Excerpts from a dataset:
# # #
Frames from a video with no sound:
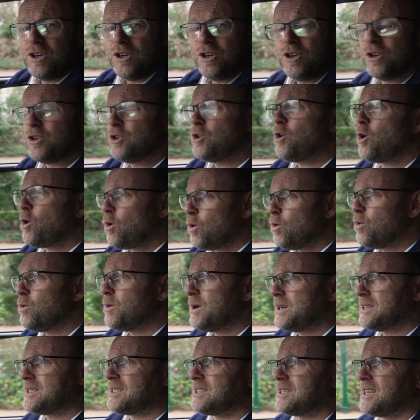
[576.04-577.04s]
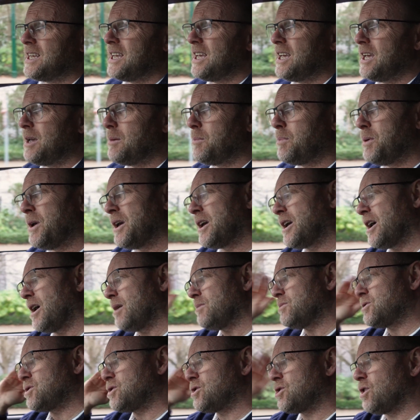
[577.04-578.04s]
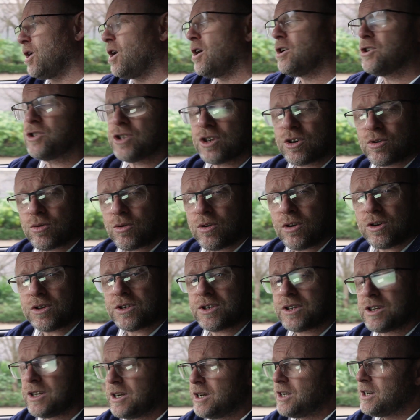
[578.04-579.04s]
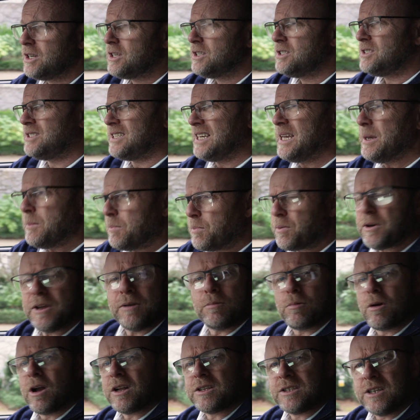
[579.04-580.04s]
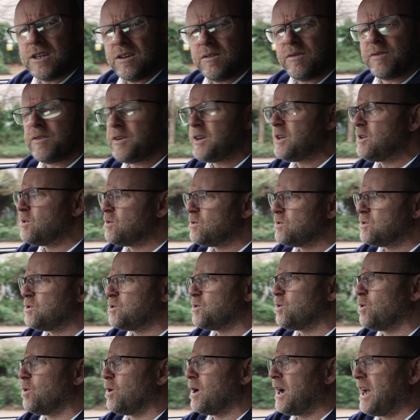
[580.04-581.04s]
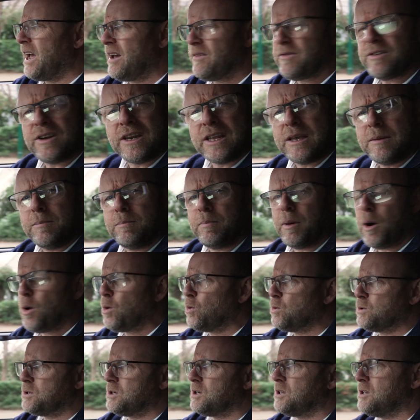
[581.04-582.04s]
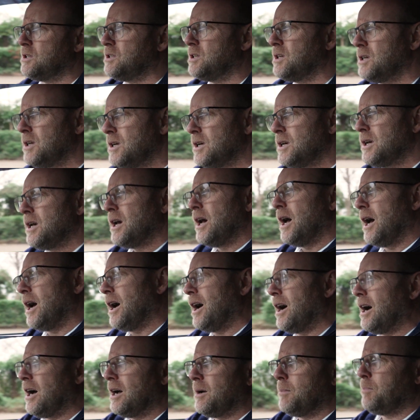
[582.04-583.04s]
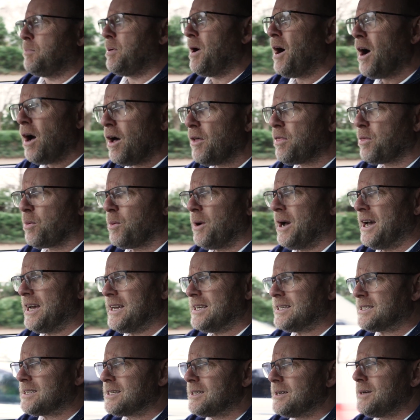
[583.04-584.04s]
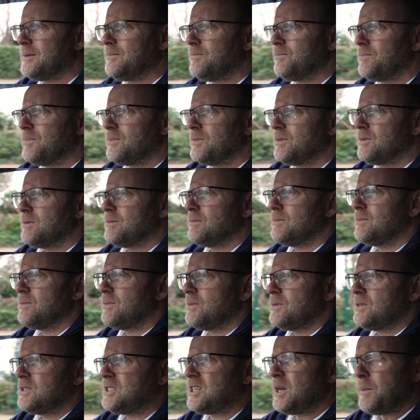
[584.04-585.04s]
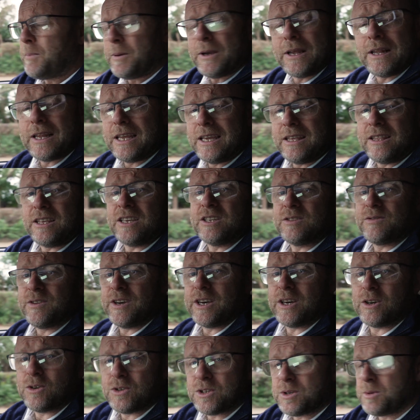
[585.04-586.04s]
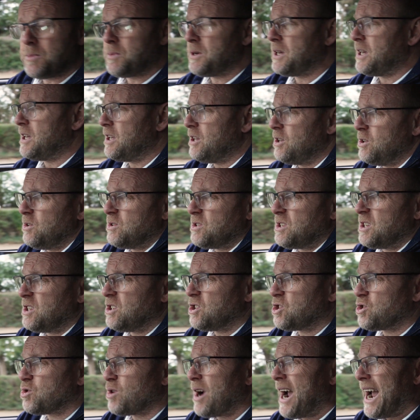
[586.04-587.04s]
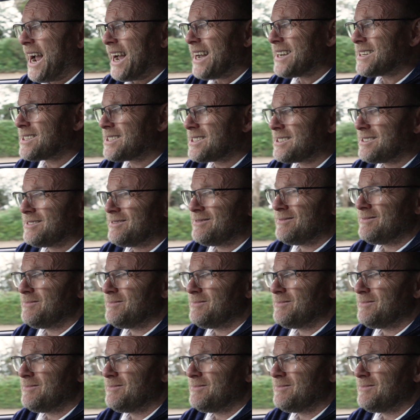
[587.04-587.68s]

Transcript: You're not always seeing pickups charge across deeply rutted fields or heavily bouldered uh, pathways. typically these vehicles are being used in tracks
# # #
▶ _Task directions_: Return the entries exactly as given. Do not include pictures.

▶ _Solution for this problem_:
Frames from a video with no sound:
[576.04-577.04s]
[577.04-578.04s]
[578.04-579.04s]
[579.04-580.04s]
[580.04-581.04s]
[581.04-582.04s]
[582.04-583.04s]
[583.04-584.04s]
[584.04-585.04s]
[585.04-586.04s]
[586.04-587.04s]
[587.04-587.68s]

Transcript: You're not always seeing pickups charge across deeply rutted fields or heavily bouldered uh, pathways. typically these vehicles are being used in tracks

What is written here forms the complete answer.